M. Jules Lévy vient de réunir, galerie Vivienne, tout ce que les calembours les plus audacieux et les méthodes d’exécution les plus imprévues peuvent faire enfanter d’œuvres follement hybrides à la peinture et à la sculpture ahuries.

Malheureusement, à côté d’élucubrations épileptiques et exhilarantes, il en est d’autres dont la drôlerie fait long feu. Quant aux facéties dont est criblé le catalogue de l’exposition, — trop souvent empruntées aux recueils de bons mots que vendent les pitres forains, — elles échouent dans le rabâchage.

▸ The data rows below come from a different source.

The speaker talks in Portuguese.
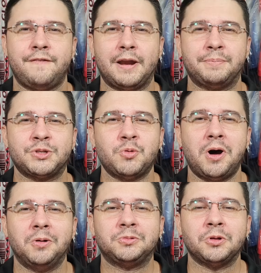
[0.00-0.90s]
Fala
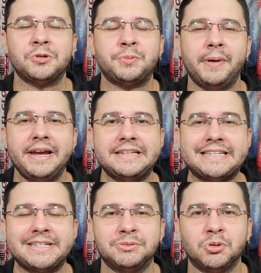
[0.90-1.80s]
pessoal, todos bem?
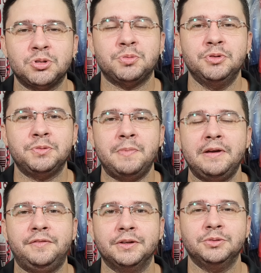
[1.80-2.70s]
Sejam todos muito
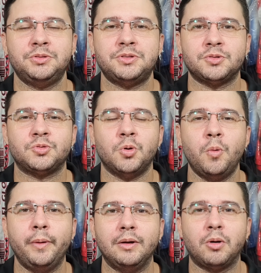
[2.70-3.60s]
bem-vindos. Eu
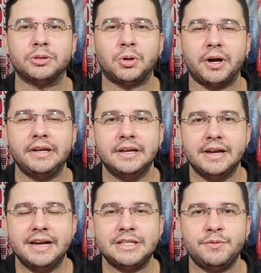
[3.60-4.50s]
sou o William Godoy.
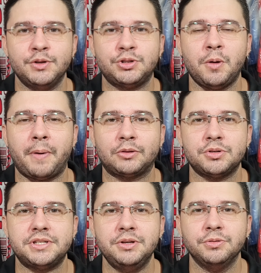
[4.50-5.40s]
Esse vídeo tem o um
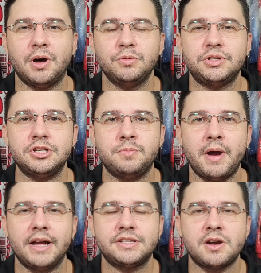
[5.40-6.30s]
patrocínio da
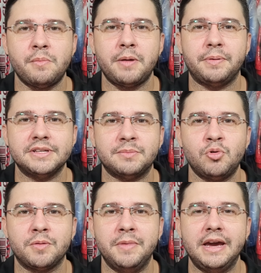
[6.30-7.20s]
1xBet, que é uma empresa
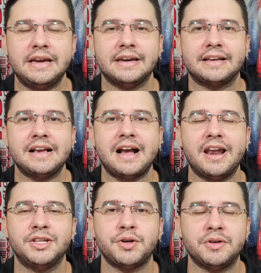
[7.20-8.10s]
bookmaker que
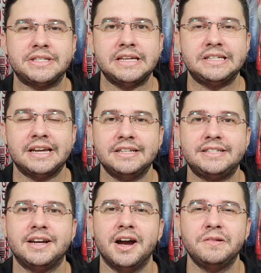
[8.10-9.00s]
garante a vocês
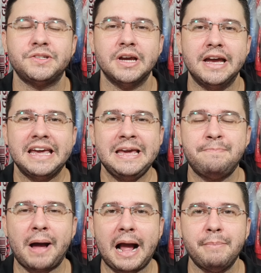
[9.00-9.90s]
grandes ganhos
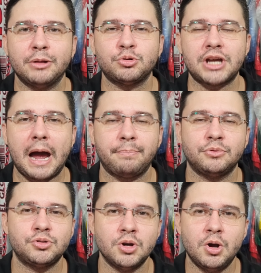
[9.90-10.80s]
e pagamentos
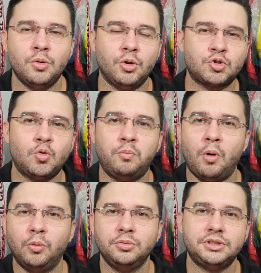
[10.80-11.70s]
rápidos. Nosso
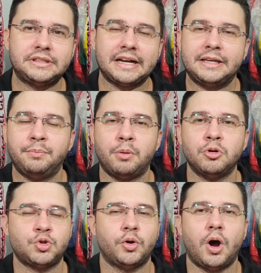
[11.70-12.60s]
cupom está aqui
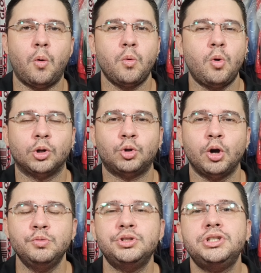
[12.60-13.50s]
promocional
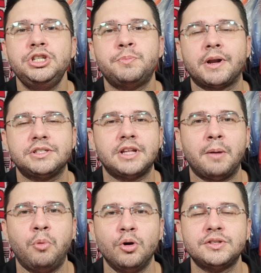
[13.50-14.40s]
Godoy1x para te
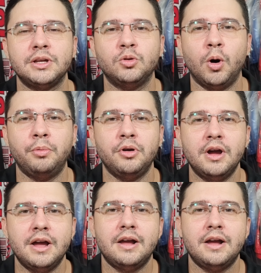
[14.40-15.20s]
dar bônus em dobro.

L’artiste qui, le premier, a fait un tableau moitié par application de couleurs sur la toile et moitié en relief (le célèbre Facteur rural est le modèle du genre), a eu une idée incontestablement drolatique. Mais depuis, la plupart des « incohérents » n’ont fait qu’exécuter des variations sur ce thème, au lieu de chercher des idées nouvelles. Même chez ces messieurs, le cliché ne perd pas ses droits !

Citons quelques œuvres marquées au timbre d’une réelle originalité.

Raoul Colonna de Césari, le critique du Petit Caporal, expose la Nouvelle Légion d’honneur, inspirée par une boutade charentonnesque de Hugo, les Armes des seigneurs de Marlouville, un Drapeau national incohérent — rouge, surmonté d’une aigle, ailes déployées, et semé de fleurs de lis d’or, — et un Lapin. Sur une toile de fond, un boudiné et une dame du plus pur ah causent en buvant des bocks ; — de la bouche du monsieur part un cordon qui s’attache au cou d’un lapin vivant, qui grignote des carottes dans une cage installée devant le tableau. Cette manière allégorique de poser un lapin obtient un vif succès de gaieté.

Sous ce titre suave : Première communion de jeunes filles chlorotiques par un temps de neige, M. Alphonse Allais a collé au mur une feuille de bristol absolument blanche.

Deux Lédas : l’une, de notre confrère Guillaume Livet, — vêtue à la dernière mode, — chevauche une grue qui la transperce d’un bec impudique ; l’autre, d’Antonio Banès, est étendue, nue dans l’herbe, la croupe piquée d’un signe en relief, énorme grain de laideur sur lequel s’insèrent des soies de laie.

Mademoiselle Valtesse de la Bigne expose : Lézards cohérents. Ces deux sauriens sont dans une position que ma plume ne saurait décrire sans se teindre d’un chaste vermillon.